高尾一日亭

子ども時代に直結する散歩道

石原靖久(エッセイスト)


 山には尾根道、林野庁の人が歩く道、そしてけもの道など、人ひとりが歩けるほどの小道が縦横に走っている。そのひとつひとつを歩きながら、時間をはかり、繁殖する植物の種類を知るのが僕の楽しみとなった。その結果、ちょっと散歩気分で言えから1−2時間で散歩できる小道が7本あったことがわかった。それに市街方面に向かう道が3本。つまり、僕の散歩道はその日の気分に合わせて10本の中から選ばれることになった。
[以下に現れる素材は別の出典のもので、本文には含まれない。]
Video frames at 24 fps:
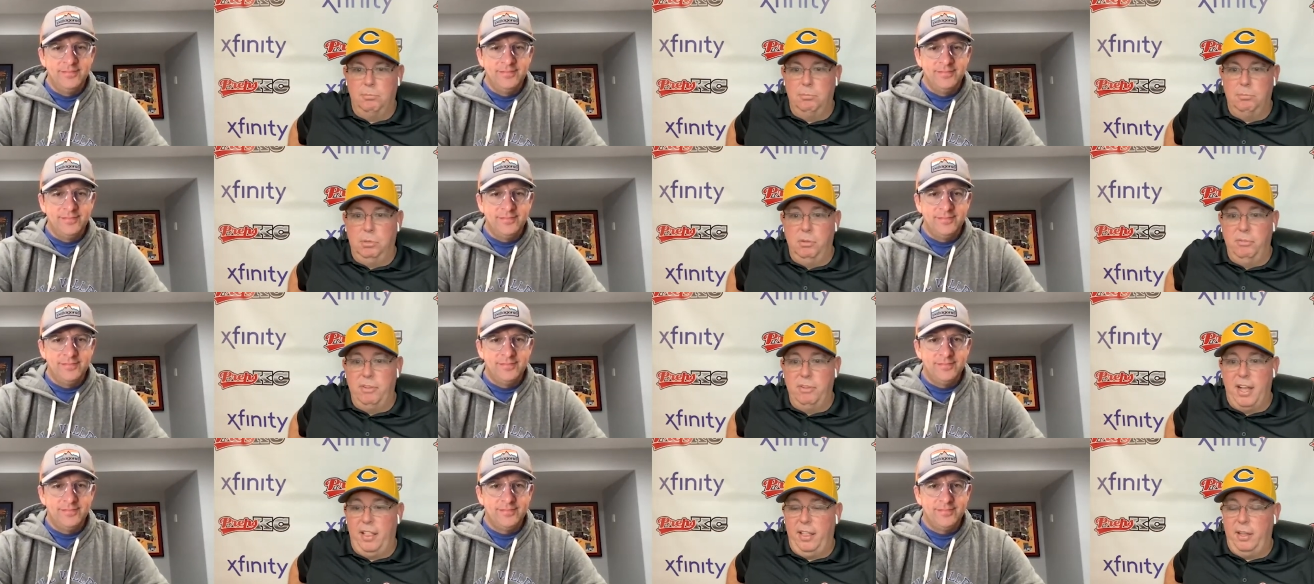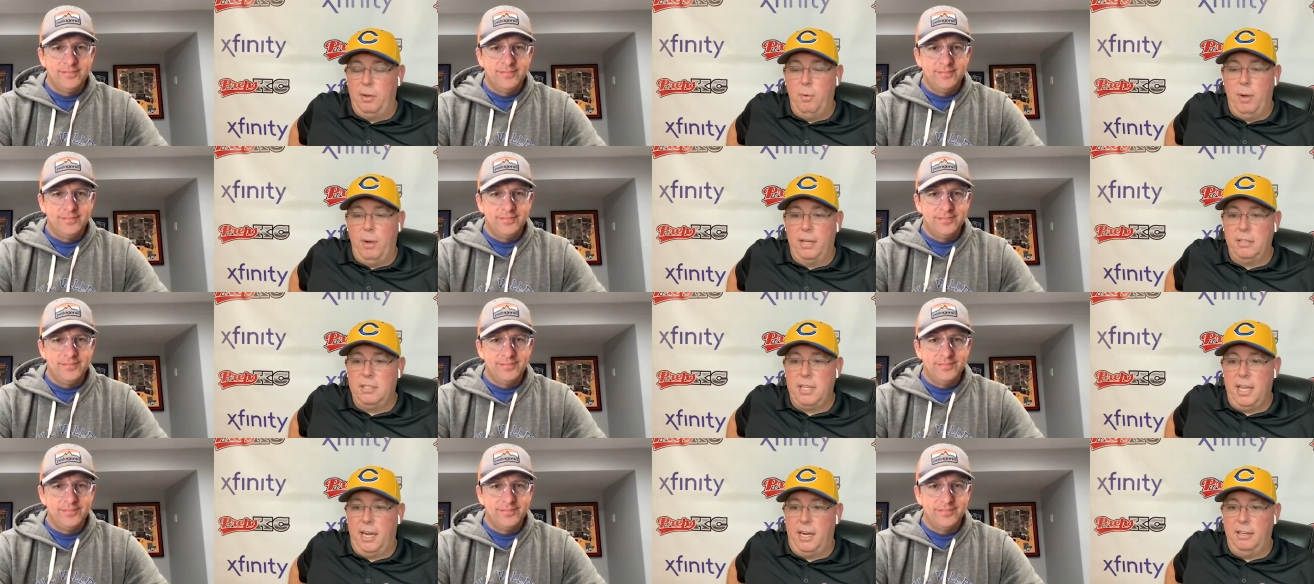Speaker 1: Blue Valley
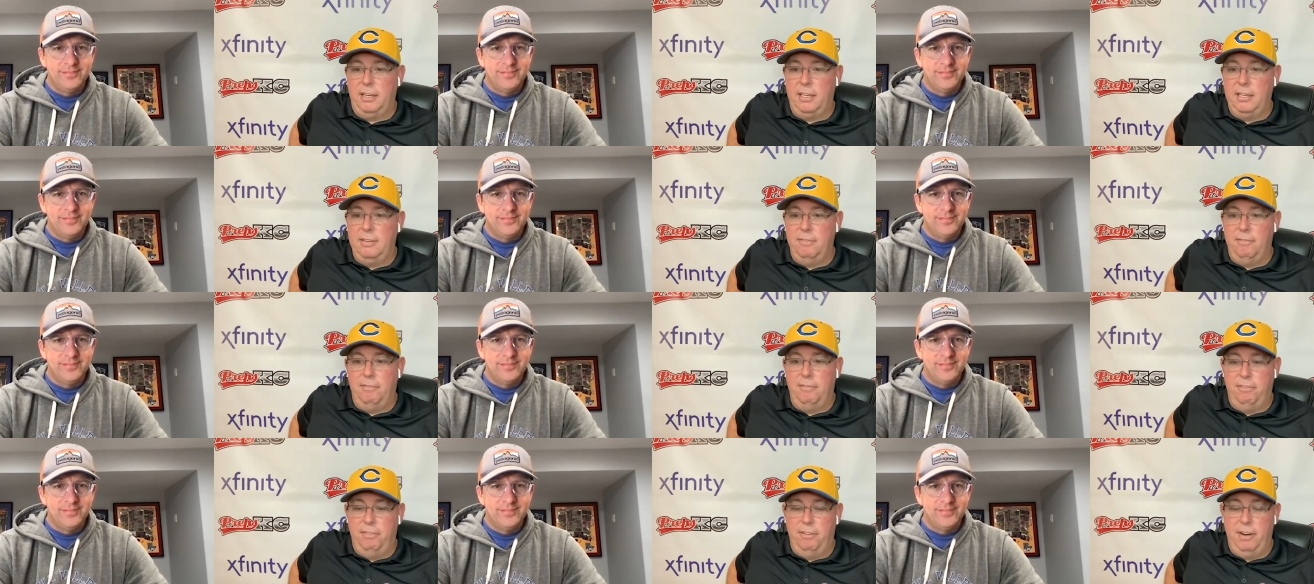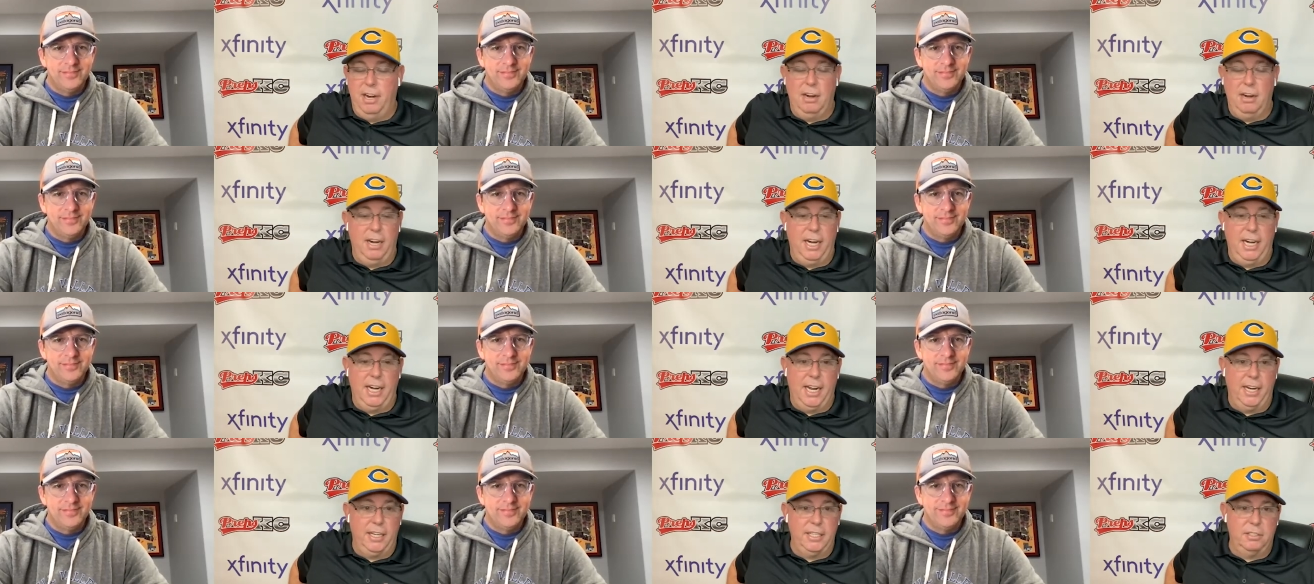West had a
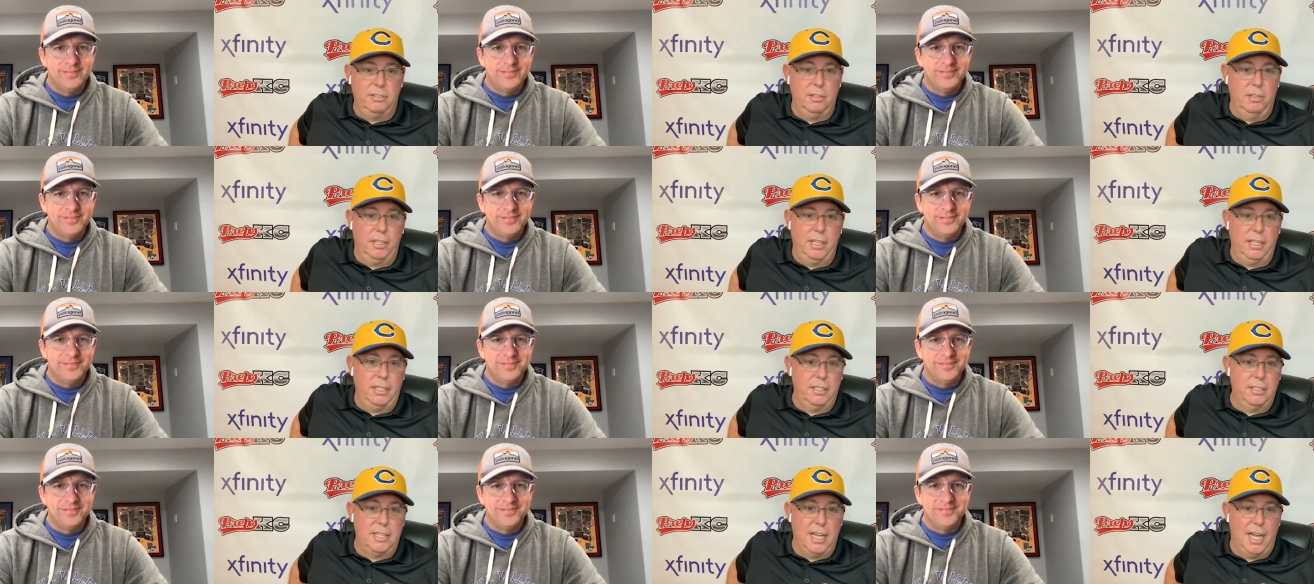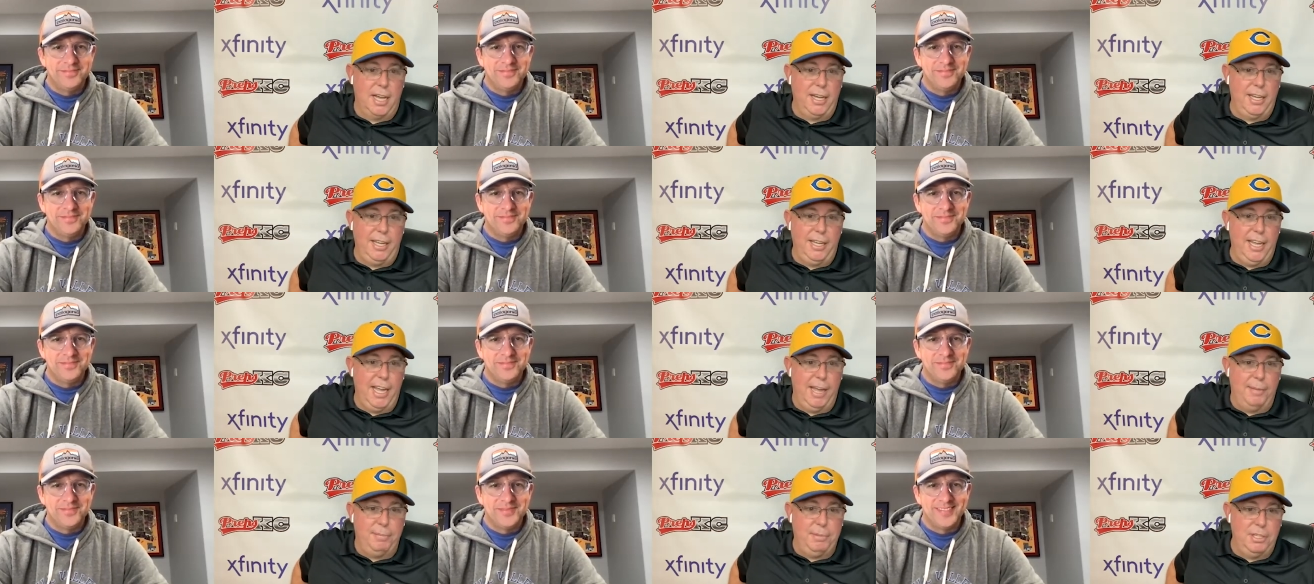very nice looking
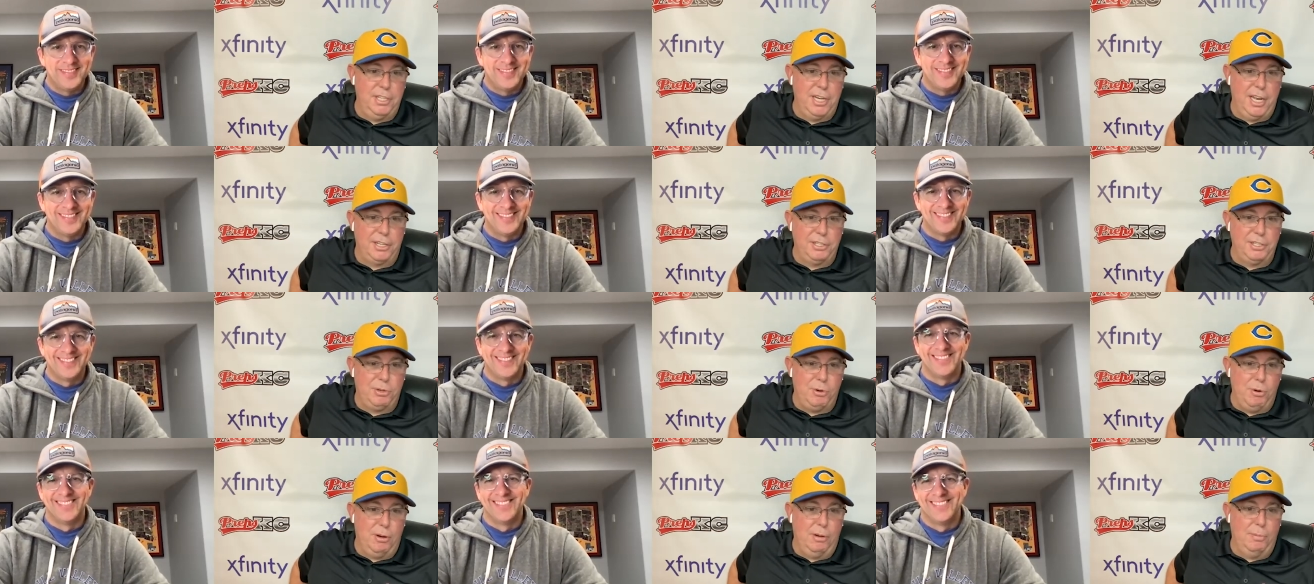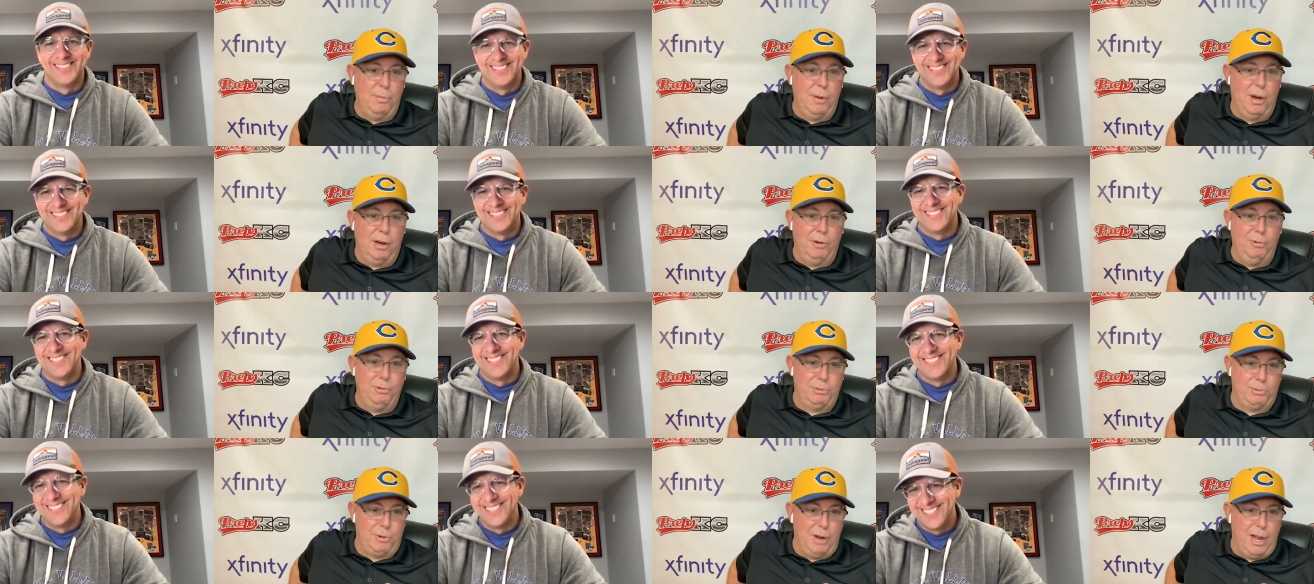stocking cap that Josh
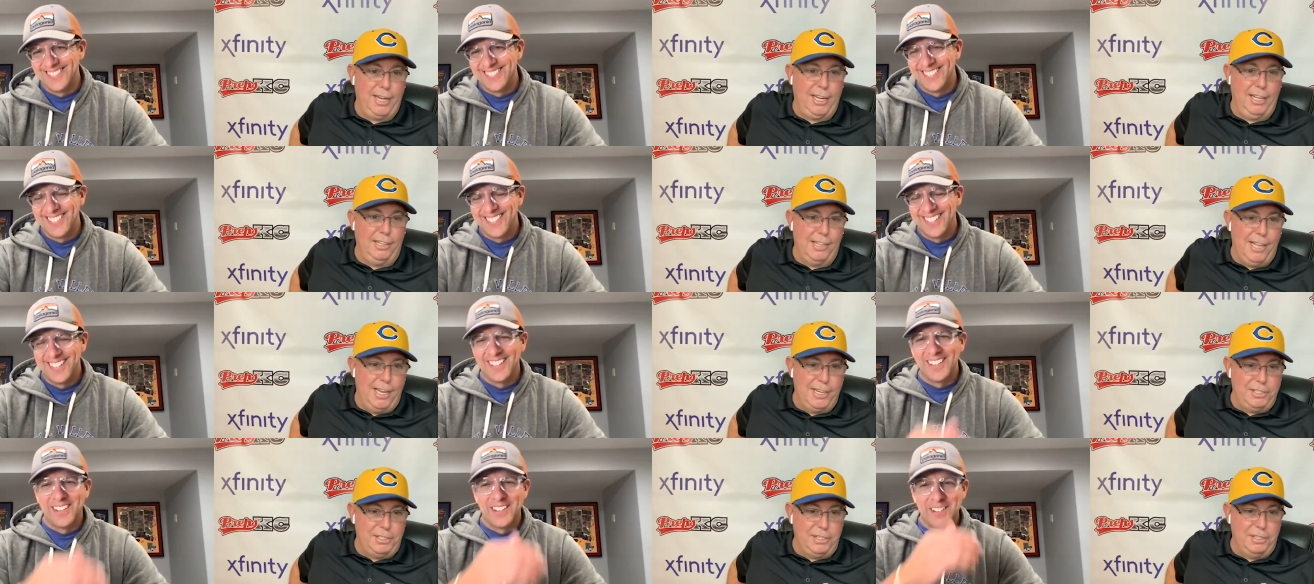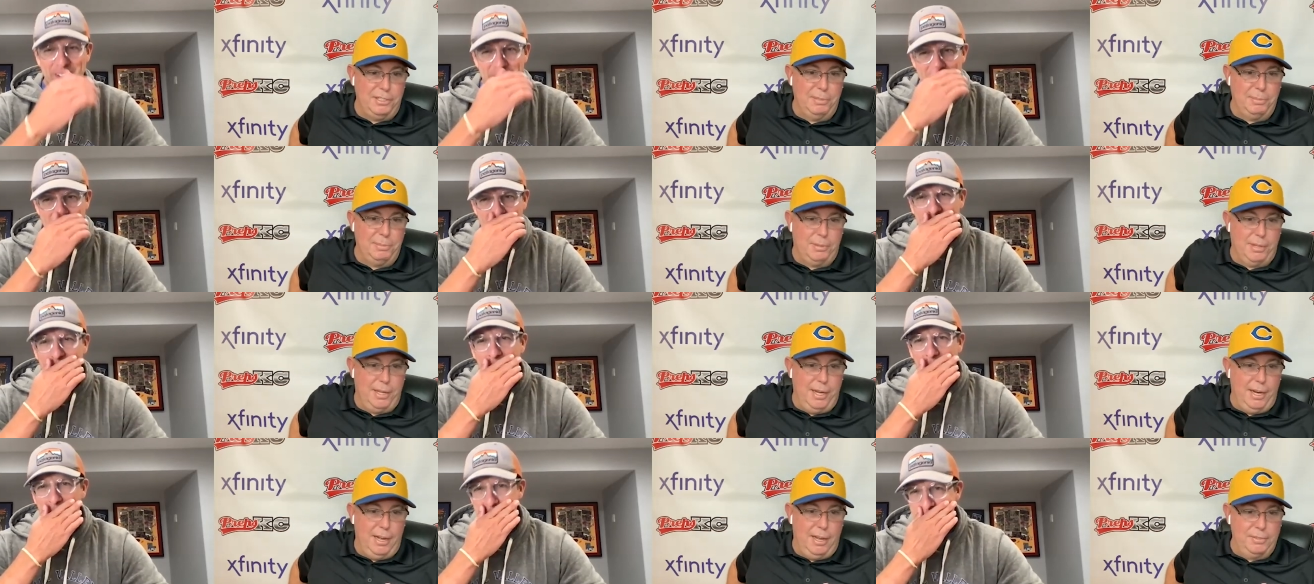Korkemeyer was rocking last year in the
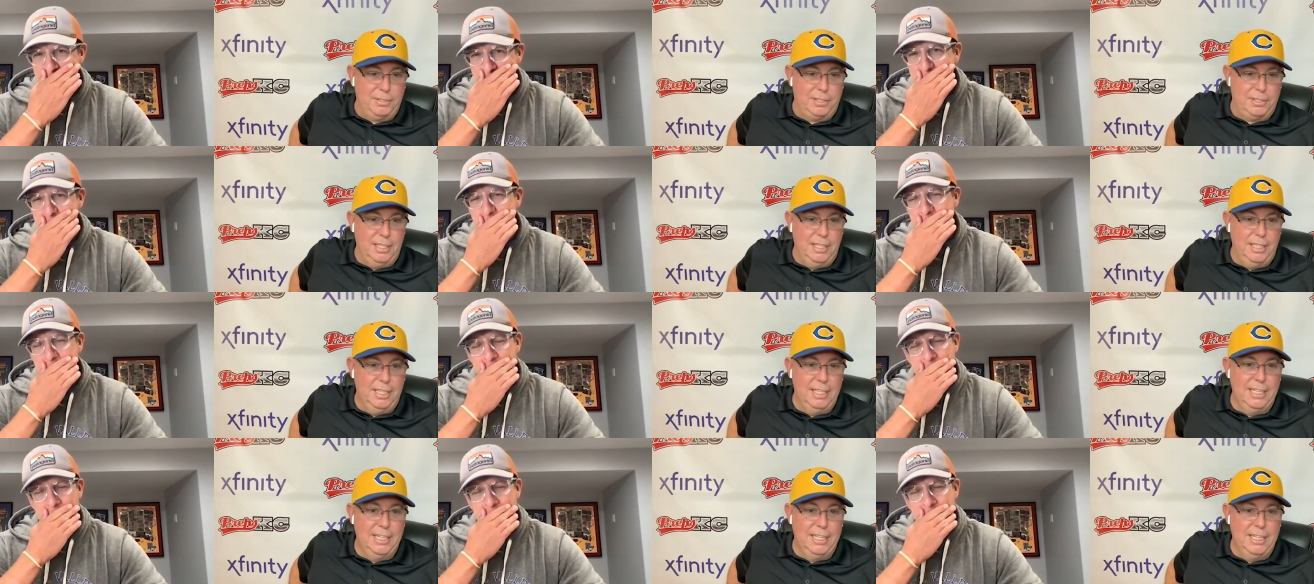playoffs.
  早春は、梅の花や寒椿の咲くコース。4月は桜、そして初夏はさくらんぼや野いちご、桑、ぐみをつまみ食いするコース。夏は破れ傘などチラホラとはえるコース。街に出たいときはバス道をテクテク歩くか林野庁の森を迂回する地元の人しか知らないコースをテクテクテクテクと歩く道など、ときに応じて道は選択されることになる。

  国立にいた頃の僕の散歩道はふたつしかなかった。東京新百景にも選ばれた大学通りのオシャレな店を覗きなが歩くコースと谷保天満宮の裏に出て、多摩川に向かう田園コースだ。国立は他の中央線沿線の町に比べると緑の濃い街だったが、高尾は緑の濃さが違う。緑にむせるといっていいほどだ。
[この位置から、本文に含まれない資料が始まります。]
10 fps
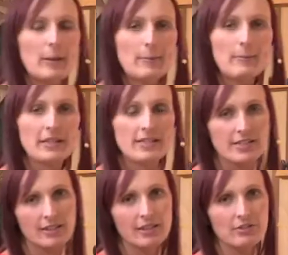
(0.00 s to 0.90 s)

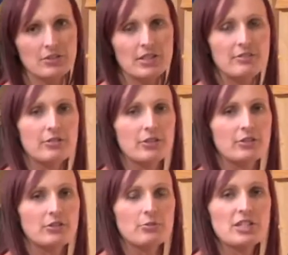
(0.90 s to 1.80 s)
based on Aus tiefer
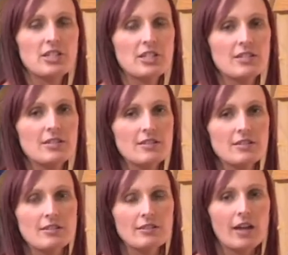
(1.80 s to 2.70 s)
Not, which
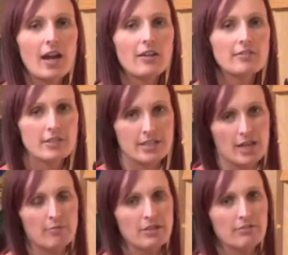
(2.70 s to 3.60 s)
is Out of the
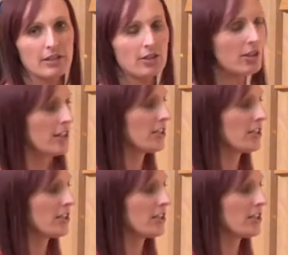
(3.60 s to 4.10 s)
Depths Have I Cried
 思えば、さくらんぼを取って食べたり、イタドリの幹を折って食べたり、桑の実で口の中をまっ紫色に染めたのは、はるか子どもの頃、昭和20年代の末頃の思い出だ。ここの散歩は、その記憶を蘇らせた。歩きながら桑の実をつまみ、口に入れるたびに昔、そうやって一緒に歩いたミッ君やノボちゃんといった少年時代の仲間の懐かしい顔を思い出すのである。